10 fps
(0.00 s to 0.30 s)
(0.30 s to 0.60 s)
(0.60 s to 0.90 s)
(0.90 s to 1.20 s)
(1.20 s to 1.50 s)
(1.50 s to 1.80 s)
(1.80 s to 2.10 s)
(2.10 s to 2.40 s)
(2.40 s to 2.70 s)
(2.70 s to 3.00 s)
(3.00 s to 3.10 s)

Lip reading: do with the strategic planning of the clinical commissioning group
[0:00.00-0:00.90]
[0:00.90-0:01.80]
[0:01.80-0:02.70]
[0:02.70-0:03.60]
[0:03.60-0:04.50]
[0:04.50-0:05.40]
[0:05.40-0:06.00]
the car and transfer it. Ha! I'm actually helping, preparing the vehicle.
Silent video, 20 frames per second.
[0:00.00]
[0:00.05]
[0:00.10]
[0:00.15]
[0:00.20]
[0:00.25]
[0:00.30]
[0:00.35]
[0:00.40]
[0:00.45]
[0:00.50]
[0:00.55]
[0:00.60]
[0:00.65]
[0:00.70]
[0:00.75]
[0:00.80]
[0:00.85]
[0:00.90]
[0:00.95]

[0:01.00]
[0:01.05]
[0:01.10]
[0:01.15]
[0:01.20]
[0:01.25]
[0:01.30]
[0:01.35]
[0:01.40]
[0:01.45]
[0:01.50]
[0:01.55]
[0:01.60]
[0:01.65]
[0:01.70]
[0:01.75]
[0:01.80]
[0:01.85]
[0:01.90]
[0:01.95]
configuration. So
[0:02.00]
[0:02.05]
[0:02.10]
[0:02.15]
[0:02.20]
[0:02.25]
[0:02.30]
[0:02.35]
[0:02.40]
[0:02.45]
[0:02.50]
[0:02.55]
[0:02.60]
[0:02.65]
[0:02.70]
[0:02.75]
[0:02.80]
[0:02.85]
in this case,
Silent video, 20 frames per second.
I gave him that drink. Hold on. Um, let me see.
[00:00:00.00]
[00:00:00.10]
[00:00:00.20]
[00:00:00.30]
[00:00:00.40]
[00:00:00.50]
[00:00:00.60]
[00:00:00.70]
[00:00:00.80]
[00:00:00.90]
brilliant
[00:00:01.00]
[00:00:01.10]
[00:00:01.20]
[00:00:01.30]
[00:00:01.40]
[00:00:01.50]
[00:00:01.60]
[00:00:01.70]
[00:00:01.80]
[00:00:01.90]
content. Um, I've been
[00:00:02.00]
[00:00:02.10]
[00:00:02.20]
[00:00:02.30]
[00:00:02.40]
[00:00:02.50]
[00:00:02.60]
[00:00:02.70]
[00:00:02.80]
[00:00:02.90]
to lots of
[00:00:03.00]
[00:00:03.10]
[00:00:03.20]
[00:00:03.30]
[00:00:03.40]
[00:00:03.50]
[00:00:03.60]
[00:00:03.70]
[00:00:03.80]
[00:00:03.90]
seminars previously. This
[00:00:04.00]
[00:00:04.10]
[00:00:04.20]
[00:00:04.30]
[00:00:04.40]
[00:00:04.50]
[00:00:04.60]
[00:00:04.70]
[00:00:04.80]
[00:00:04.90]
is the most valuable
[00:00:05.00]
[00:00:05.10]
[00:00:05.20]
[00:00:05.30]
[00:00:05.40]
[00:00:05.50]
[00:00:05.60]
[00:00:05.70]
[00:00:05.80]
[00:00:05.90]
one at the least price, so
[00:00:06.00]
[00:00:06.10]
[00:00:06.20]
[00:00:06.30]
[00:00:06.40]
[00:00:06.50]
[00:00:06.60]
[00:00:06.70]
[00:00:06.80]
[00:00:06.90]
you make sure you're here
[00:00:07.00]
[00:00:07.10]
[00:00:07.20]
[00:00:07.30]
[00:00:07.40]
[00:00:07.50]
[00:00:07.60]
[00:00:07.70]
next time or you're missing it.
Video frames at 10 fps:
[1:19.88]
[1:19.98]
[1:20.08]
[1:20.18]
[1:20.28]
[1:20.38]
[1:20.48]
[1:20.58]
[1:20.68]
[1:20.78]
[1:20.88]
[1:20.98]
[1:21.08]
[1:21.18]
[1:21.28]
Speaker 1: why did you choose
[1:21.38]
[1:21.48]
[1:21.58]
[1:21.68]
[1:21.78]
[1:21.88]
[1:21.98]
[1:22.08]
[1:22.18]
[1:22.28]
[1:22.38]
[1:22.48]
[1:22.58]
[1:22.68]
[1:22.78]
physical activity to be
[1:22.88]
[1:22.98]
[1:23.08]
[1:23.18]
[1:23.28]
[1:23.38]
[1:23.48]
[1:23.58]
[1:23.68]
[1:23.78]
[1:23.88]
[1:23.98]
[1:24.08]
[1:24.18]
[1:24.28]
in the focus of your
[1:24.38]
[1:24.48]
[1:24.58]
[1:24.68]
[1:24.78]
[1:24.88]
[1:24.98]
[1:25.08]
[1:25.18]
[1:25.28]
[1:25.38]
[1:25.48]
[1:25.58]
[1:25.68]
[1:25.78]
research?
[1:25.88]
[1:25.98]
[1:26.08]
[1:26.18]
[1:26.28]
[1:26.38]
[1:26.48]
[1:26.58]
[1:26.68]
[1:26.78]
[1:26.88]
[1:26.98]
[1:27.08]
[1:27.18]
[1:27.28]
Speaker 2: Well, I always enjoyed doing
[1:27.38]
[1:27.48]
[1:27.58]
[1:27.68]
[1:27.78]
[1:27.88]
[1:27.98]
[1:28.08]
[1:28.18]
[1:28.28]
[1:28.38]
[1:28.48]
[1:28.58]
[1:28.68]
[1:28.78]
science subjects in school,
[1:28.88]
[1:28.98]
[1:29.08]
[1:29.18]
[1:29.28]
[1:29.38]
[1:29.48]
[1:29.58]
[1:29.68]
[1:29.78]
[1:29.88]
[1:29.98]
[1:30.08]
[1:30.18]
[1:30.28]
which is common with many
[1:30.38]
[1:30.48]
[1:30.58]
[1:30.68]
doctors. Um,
========================================================================
▸ **TASK TO CARRY OUT**: Your task is an exact transcription of every line above.

▸ **WRITTEN SOLUTION**:
10 fps
(0.00 s to 0.30 s)
(0.30 s to 0.60 s)
(0.60 s to 0.90 s)
(0.90 s to 1.20 s)
(1.20 s to 1.50 s)
(1.50 s to 1.80 s)
(1.80 s to 2.10 s)
(2.10 s to 2.40 s)
(2.40 s to 2.70 s)
(2.70 s to 3.00 s)
(3.00 s to 3.10 s)

Lip reading: do with the strategic planning of the clinical commissioning group
[0:00.00-0:00.90]
[0:00.90-0:01.80]
[0:01.80-0:02.70]
[0:02.70-0:03.60]
[0:03.60-0:04.50]
[0:04.50-0:05.40]
[0:05.40-0:06.00]
the car and transfer it. Ha! I'm actually helping, preparing the vehicle.
Silent video, 20 frames per second.
[0:00.00]
[0:00.05]
[0:00.10]
[0:00.15]
[0:00.20]
[0:00.25]
[0:00.30]
[0:00.35]
[0:00.40]
[0:00.45]
[0:00.50]
[0:00.55]
[0:00.60]
[0:00.65]
[0:00.70]
[0:00.75]
[0:00.80]
[0:00.85]
[0:00.90]
[0:00.95]

[0:01.00]
[0:01.05]
[0:01.10]
[0:01.15]
[0:01.20]
[0:01.25]
[0:01.30]
[0:01.35]
[0:01.40]
[0:01.45]
[0:01.50]
[0:01.55]
[0:01.60]
[0:01.65]
[0:01.70]
[0:01.75]
[0:01.80]
[0:01.85]
[0:01.90]
[0:01.95]
configuration. So
[0:02.00]
[0:02.05]
[0:02.10]
[0:02.15]
[0:02.20]
[0:02.25]
[0:02.30]
[0:02.35]
[0:02.40]
[0:02.45]
[0:02.50]
[0:02.55]
[0:02.60]
[0:02.65]
[0:02.70]
[0:02.75]
[0:02.80]
[0:02.85]
in this case,
Silent video, 20 frames per second.
I gave him that drink. Hold on. Um, let me see.
[00:00:00.00]
[00:00:00.10]
[00:00:00.20]
[00:00:00.30]
[00:00:00.40]
[00:00:00.50]
[00:00:00.60]
[00:00:00.70]
[00:00:00.80]
[00:00:00.90]
brilliant
[00:00:01.00]
[00:00:01.10]
[00:00:01.20]
[00:00:01.30]
[00:00:01.40]
[00:00:01.50]
[00:00:01.60]
[00:00:01.70]
[00:00:01.80]
[00:00:01.90]
content. Um, I've been
[00:00:02.00]
[00:00:02.10]
[00:00:02.20]
[00:00:02.30]
[00:00:02.40]
[00:00:02.50]
[00:00:02.60]
[00:00:02.70]
[00:00:02.80]
[00:00:02.90]
to lots of
[00:00:03.00]
[00:00:03.10]
[00:00:03.20]
[00:00:03.30]
[00:00:03.40]
[00:00:03.50]
[00:00:03.60]
[00:00:03.70]
[00:00:03.80]
[00:00:03.90]
seminars previously. This
[00:00:04.00]
[00:00:04.10]
[00:00:04.20]
[00:00:04.30]
[00:00:04.40]
[00:00:04.50]
[00:00:04.60]
[00:00:04.70]
[00:00:04.80]
[00:00:04.90]
is the most valuable
[00:00:05.00]
[00:00:05.10]
[00:00:05.20]
[00:00:05.30]
[00:00:05.40]
[00:00:05.50]
[00:00:05.60]
[00:00:05.70]
[00:00:05.80]
[00:00:05.90]
one at the least price, so
[00:00:06.00]
[00:00:06.10]
[00:00:06.20]
[00:00:06.30]
[00:00:06.40]
[00:00:06.50]
[00:00:06.60]
[00:00:06.70]
[00:00:06.80]
[00:00:06.90]
you make sure you're here
[00:00:07.00]
[00:00:07.10]
[00:00:07.20]
[00:00:07.30]
[00:00:07.40]
[00:00:07.50]
[00:00:07.60]
[00:00:07.70]
next time or you're missing it.
Video frames at 10 fps:
[1:19.88]
[1:19.98]
[1:20.08]
[1:20.18]
[1:20.28]
[1:20.38]
[1:20.48]
[1:20.58]
[1:20.68]
[1:20.78]
[1:20.88]
[1:20.98]
[1:21.08]
[1:21.18]
[1:21.28]
Speaker 1: why did you choose
[1:21.38]
[1:21.48]
[1:21.58]
[1:21.68]
[1:21.78]
[1:21.88]
[1:21.98]
[1:22.08]
[1:22.18]
[1:22.28]
[1:22.38]
[1:22.48]
[1:22.58]
[1:22.68]
[1:22.78]
physical activity to be
[1:22.88]
[1:22.98]
[1:23.08]
[1:23.18]
[1:23.28]
[1:23.38]
[1:23.48]
[1:23.58]
[1:23.68]
[1:23.78]
[1:23.88]
[1:23.98]
[1:24.08]
[1:24.18]
[1:24.28]
in the focus of your
[1:24.38]
[1:24.48]
[1:24.58]
[1:24.68]
[1:24.78]
[1:24.88]
[1:24.98]
[1:25.08]
[1:25.18]
[1:25.28]
[1:25.38]
[1:25.48]
[1:25.58]
[1:25.68]
[1:25.78]
research?
[1:25.88]
[1:25.98]
[1:26.08]
[1:26.18]
[1:26.28]
[1:26.38]
[1:26.48]
[1:26.58]
[1:26.68]
[1:26.78]
[1:26.88]
[1:26.98]
[1:27.08]
[1:27.18]
[1:27.28]
Speaker 2: Well, I always enjoyed doing
[1:27.38]
[1:27.48]
[1:27.58]
[1:27.68]
[1:27.78]
[1:27.88]
[1:27.98]
[1:28.08]
[1:28.18]
[1:28.28]
[1:28.38]
[1:28.48]
[1:28.58]
[1:28.68]
[1:28.78]
science subjects in school,
[1:28.88]
[1:28.98]
[1:29.08]
[1:29.18]
[1:29.28]
[1:29.38]
[1:29.48]
[1:29.58]
[1:29.68]
[1:29.78]
[1:29.88]
[1:29.98]
[1:30.08]
[1:30.18]
[1:30.28]
which is common with many
[1:30.38]
[1:30.48]
[1:30.58]
[1:30.68]
doctors. Um,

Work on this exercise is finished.